*AVAILABLE DATA*
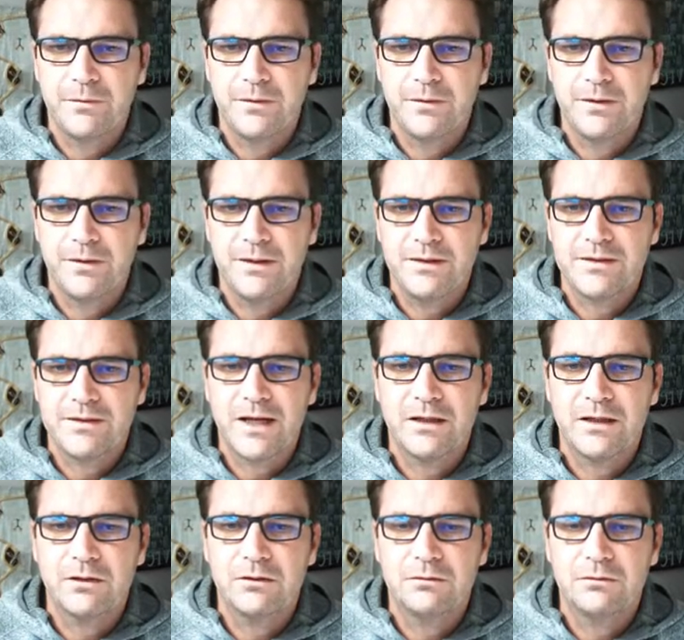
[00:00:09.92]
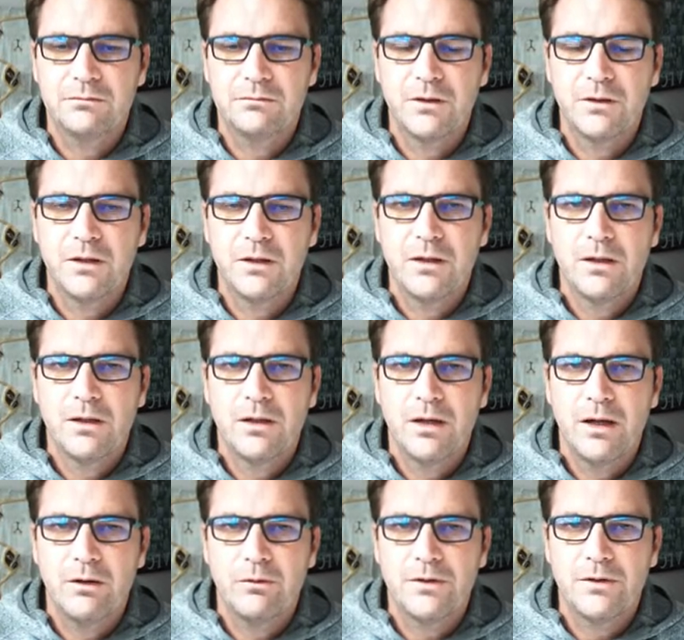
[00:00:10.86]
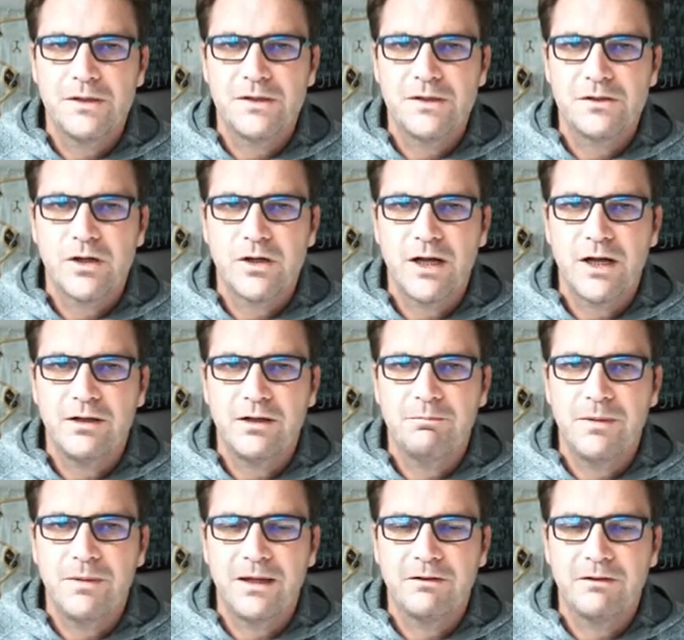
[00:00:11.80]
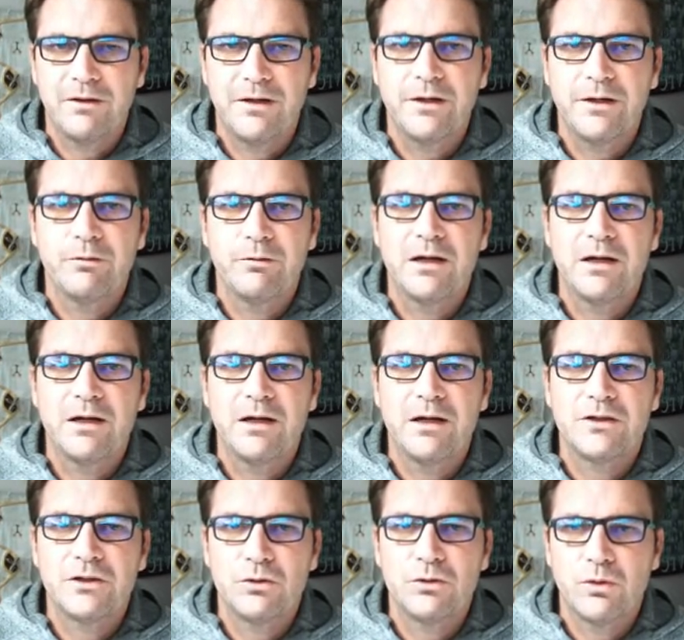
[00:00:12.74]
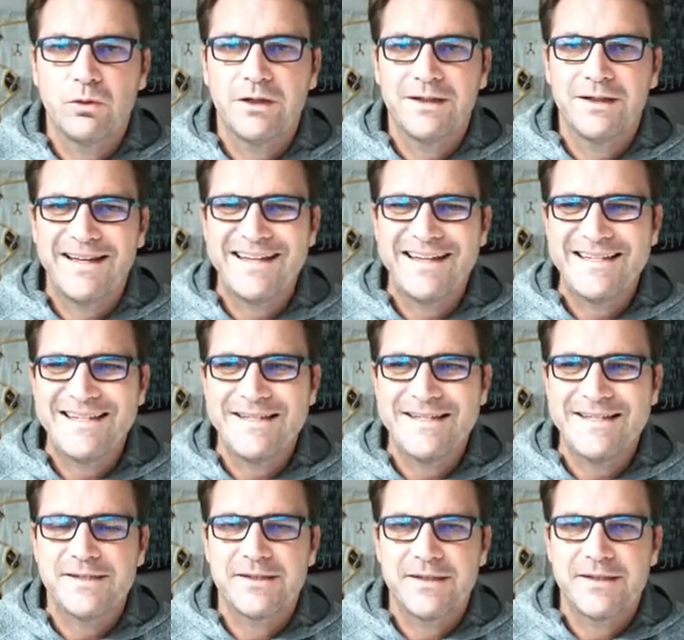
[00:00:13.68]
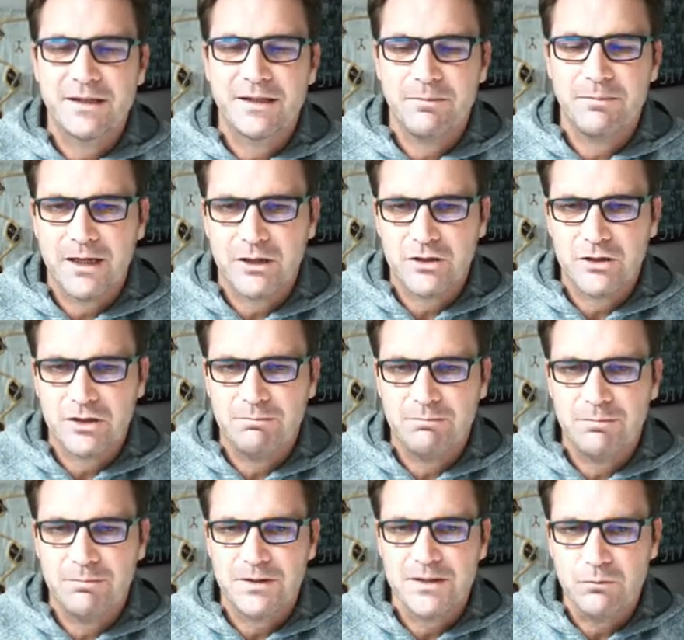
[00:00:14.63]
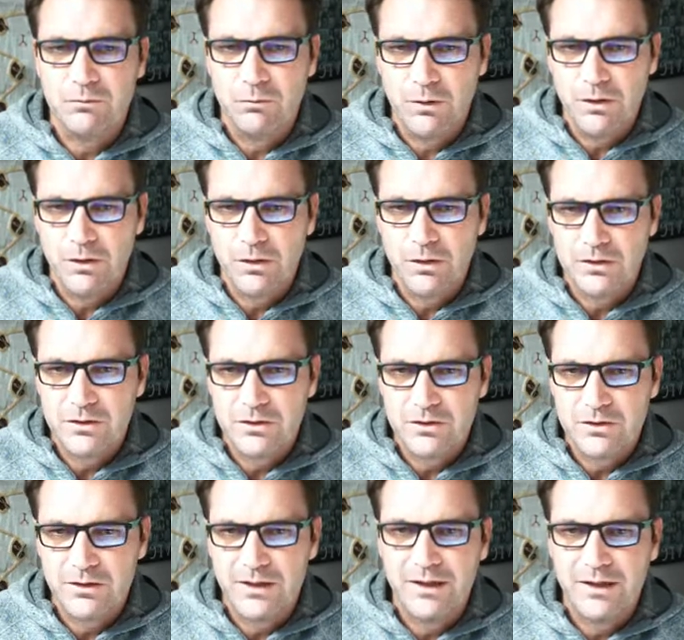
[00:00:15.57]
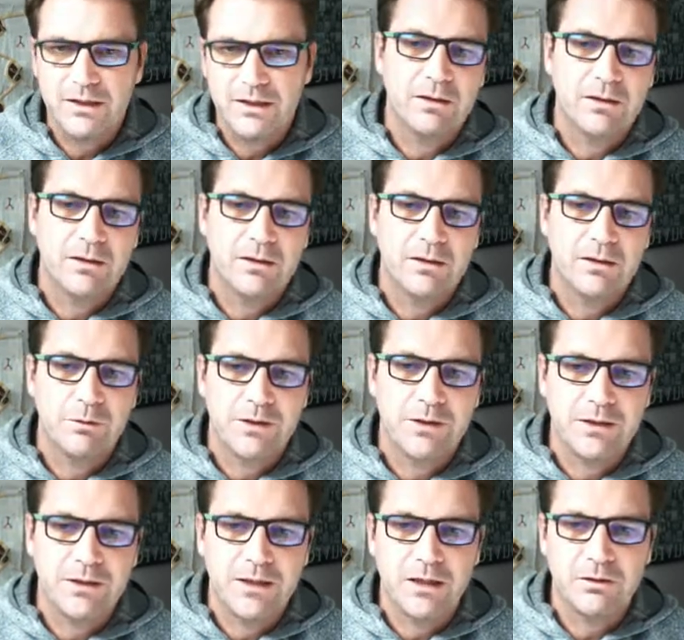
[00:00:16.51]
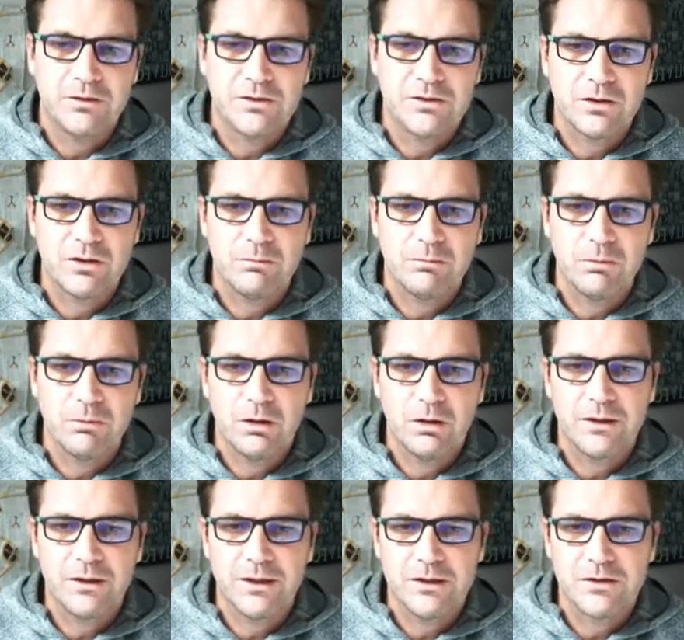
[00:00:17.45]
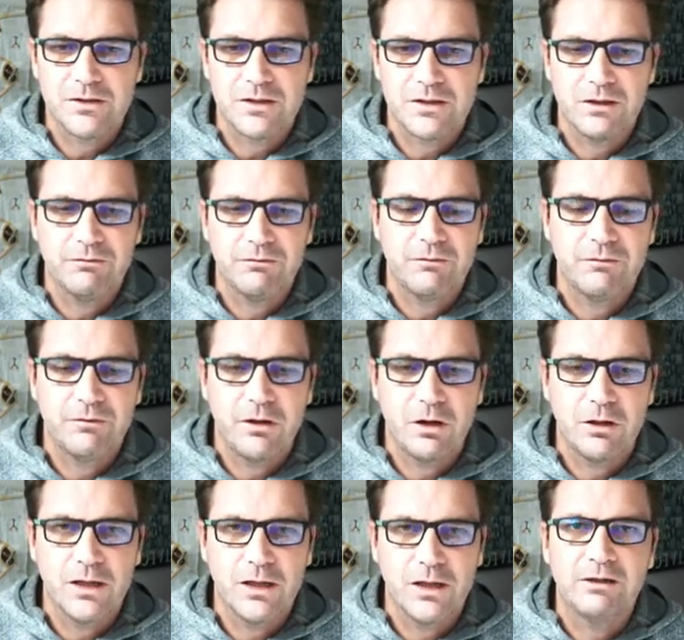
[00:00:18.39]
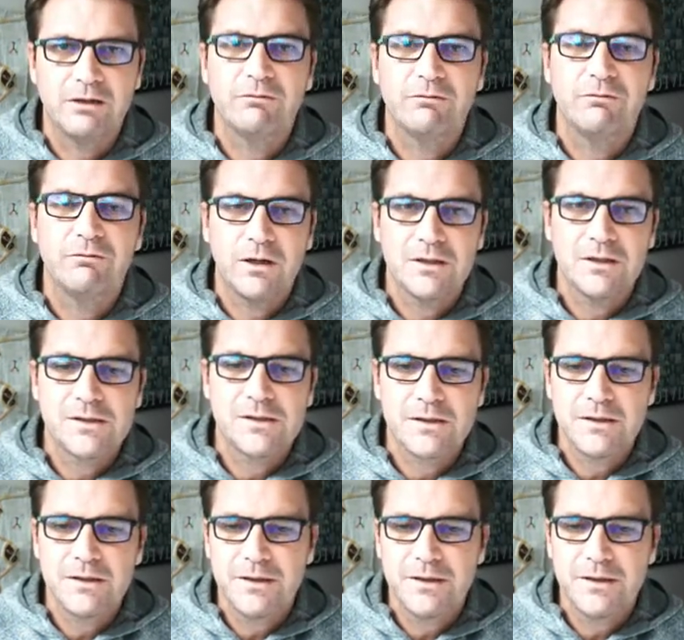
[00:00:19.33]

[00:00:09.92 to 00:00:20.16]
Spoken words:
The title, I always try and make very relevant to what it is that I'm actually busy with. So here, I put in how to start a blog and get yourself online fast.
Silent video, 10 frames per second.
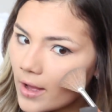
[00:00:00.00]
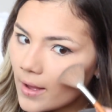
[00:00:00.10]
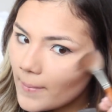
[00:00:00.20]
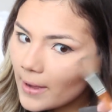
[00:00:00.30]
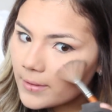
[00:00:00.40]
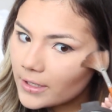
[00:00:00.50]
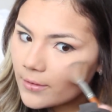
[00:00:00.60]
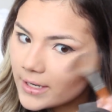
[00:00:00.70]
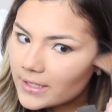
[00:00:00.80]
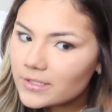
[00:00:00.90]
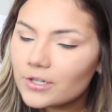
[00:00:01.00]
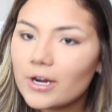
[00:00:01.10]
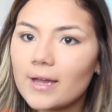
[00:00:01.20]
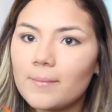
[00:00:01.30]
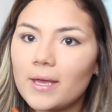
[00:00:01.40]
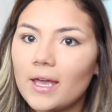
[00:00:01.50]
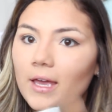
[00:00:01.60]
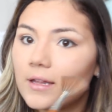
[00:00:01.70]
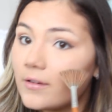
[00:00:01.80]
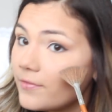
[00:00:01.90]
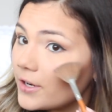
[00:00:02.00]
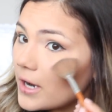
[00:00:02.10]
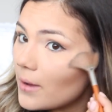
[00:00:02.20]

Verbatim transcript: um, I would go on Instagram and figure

*TASK GOAL*
The entries are to be reproduced exactly, excluding any pictures they contain.

*EXERCISE OUTPUT*
[00:00:09.92]
[00:00:10.86]
[00:00:11.80]
[00:00:12.74]
[00:00:13.68]
[00:00:14.63]
[00:00:15.57]
[00:00:16.51]
[00:00:17.45]
[00:00:18.39]
[00:00:19.33]

[00:00:09.92 to 00:00:20.16]
Spoken words:
The title, I always try and make very relevant to what it is that I'm actually busy with. So here, I put in how to start a blog and get yourself online fast.
Silent video, 10 frames per second.
[00:00:00.00]
[00:00:00.10]
[00:00:00.20]
[00:00:00.30]
[00:00:00.40]
[00:00:00.50]
[00:00:00.60]
[00:00:00.70]
[00:00:00.80]
[00:00:00.90]
[00:00:01.00]
[00:00:01.10]
[00:00:01.20]
[00:00:01.30]
[00:00:01.40]
[00:00:01.50]
[00:00:01.60]
[00:00:01.70]
[00:00:01.80]
[00:00:01.90]
[00:00:02.00]
[00:00:02.10]
[00:00:02.20]

Verbatim transcript: um, I would go on Instagram and figure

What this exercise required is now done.